Dendrites, which branch from the cell body of the neuron, play a key role in the communication between cells of the nervous system, allowing for many neurons to connect with each other to form a network. Dendrites detect the electrical and chemical signals transmitted to the neuron by the axons of other neurons. The synapse is the neuronal structure where this chemical connection is formed, and investigators surmise that the synapse is where learning and memory occur.

Researchers have long agreed that mRNA splicing takes place within the cell nucleus. In the nucleus of a mammalian cell, a gene is copied into mRNA, which possesses both exons (mature mRNA regions destined to code for proteins) and introns (non-coding regions). mRNA splicing works by cutting out introns and merging together the remaining exon pieces, resulting in an mRNA capable of being translated into a specific protein.

The vast array of proteins within the human body arises in part from the many ways that mRNAs can be spliced and reconnected.
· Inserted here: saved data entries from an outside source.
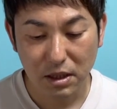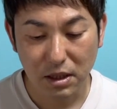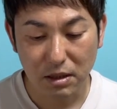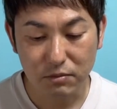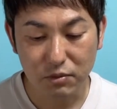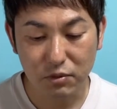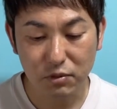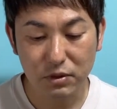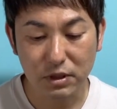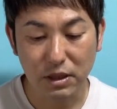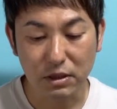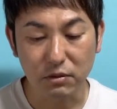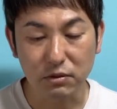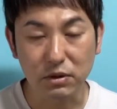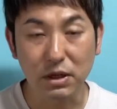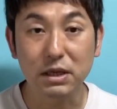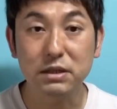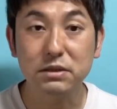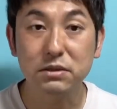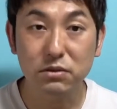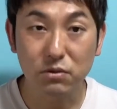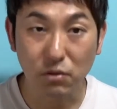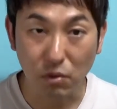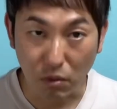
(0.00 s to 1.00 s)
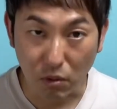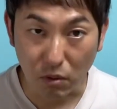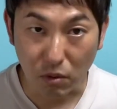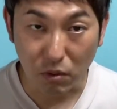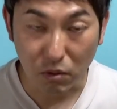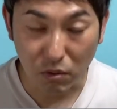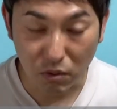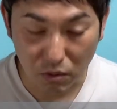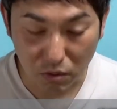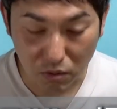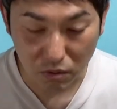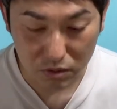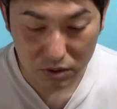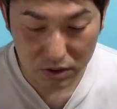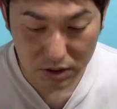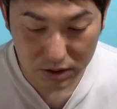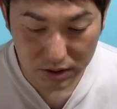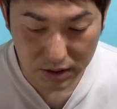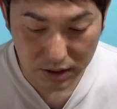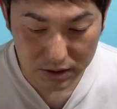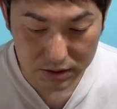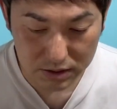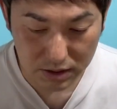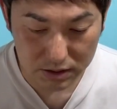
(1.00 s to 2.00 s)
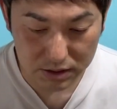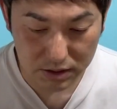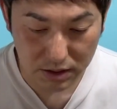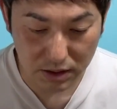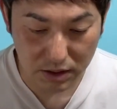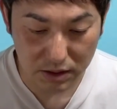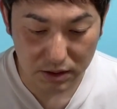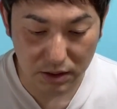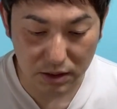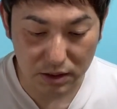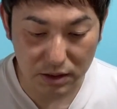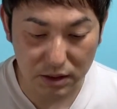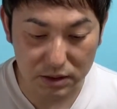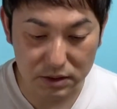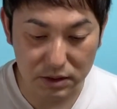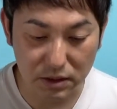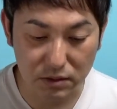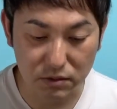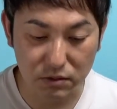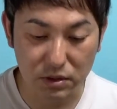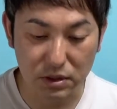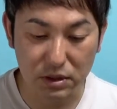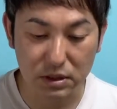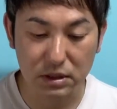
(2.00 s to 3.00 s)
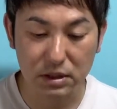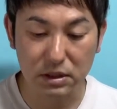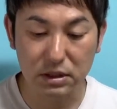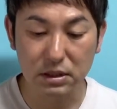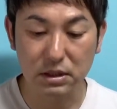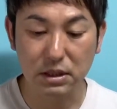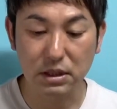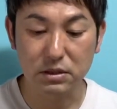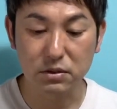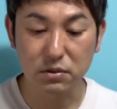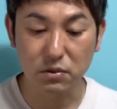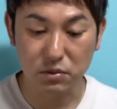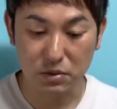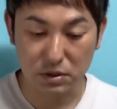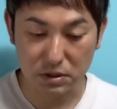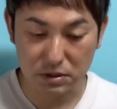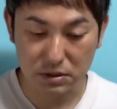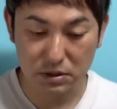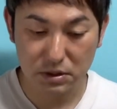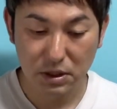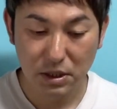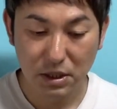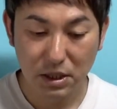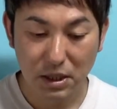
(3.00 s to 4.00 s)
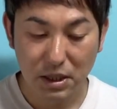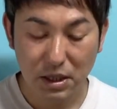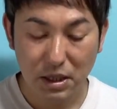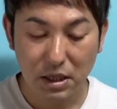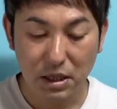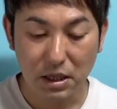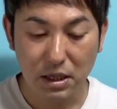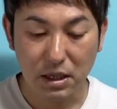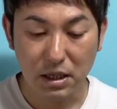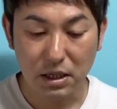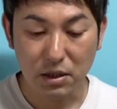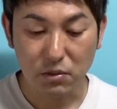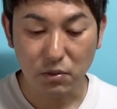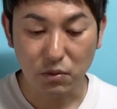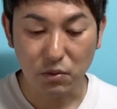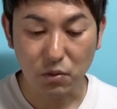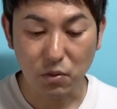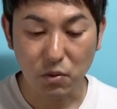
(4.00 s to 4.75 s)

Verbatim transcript: 文芸の夏号に掲載されていた作品だそうです。えー、この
Specifically, splicing removes pieces of intron and exon regions from the RNA, with the resulting spliced RNA often being made into protein. Should the RNA have different exons spliced in and out of it, then different proteins can be made from this RNA. The Eberwine lab was successful in showing that splicing can occur in dendrites because they have employed very sensitive technologies developed in their lab, which permits the detection and quantification of RNA splicing as well as the translated protein in single isolated dendrites.

"In addition to showing that mRNA splicing occurs in dendrites in which we added mRNA, we also detected the resulting protein," notes Eberwine. "Since the splicing machinery is present in dendrites, one could speculate that if pre-mRNA is present naturally in the dendrite, when activated, it may be spliced and translated, giving rise to many different proteins."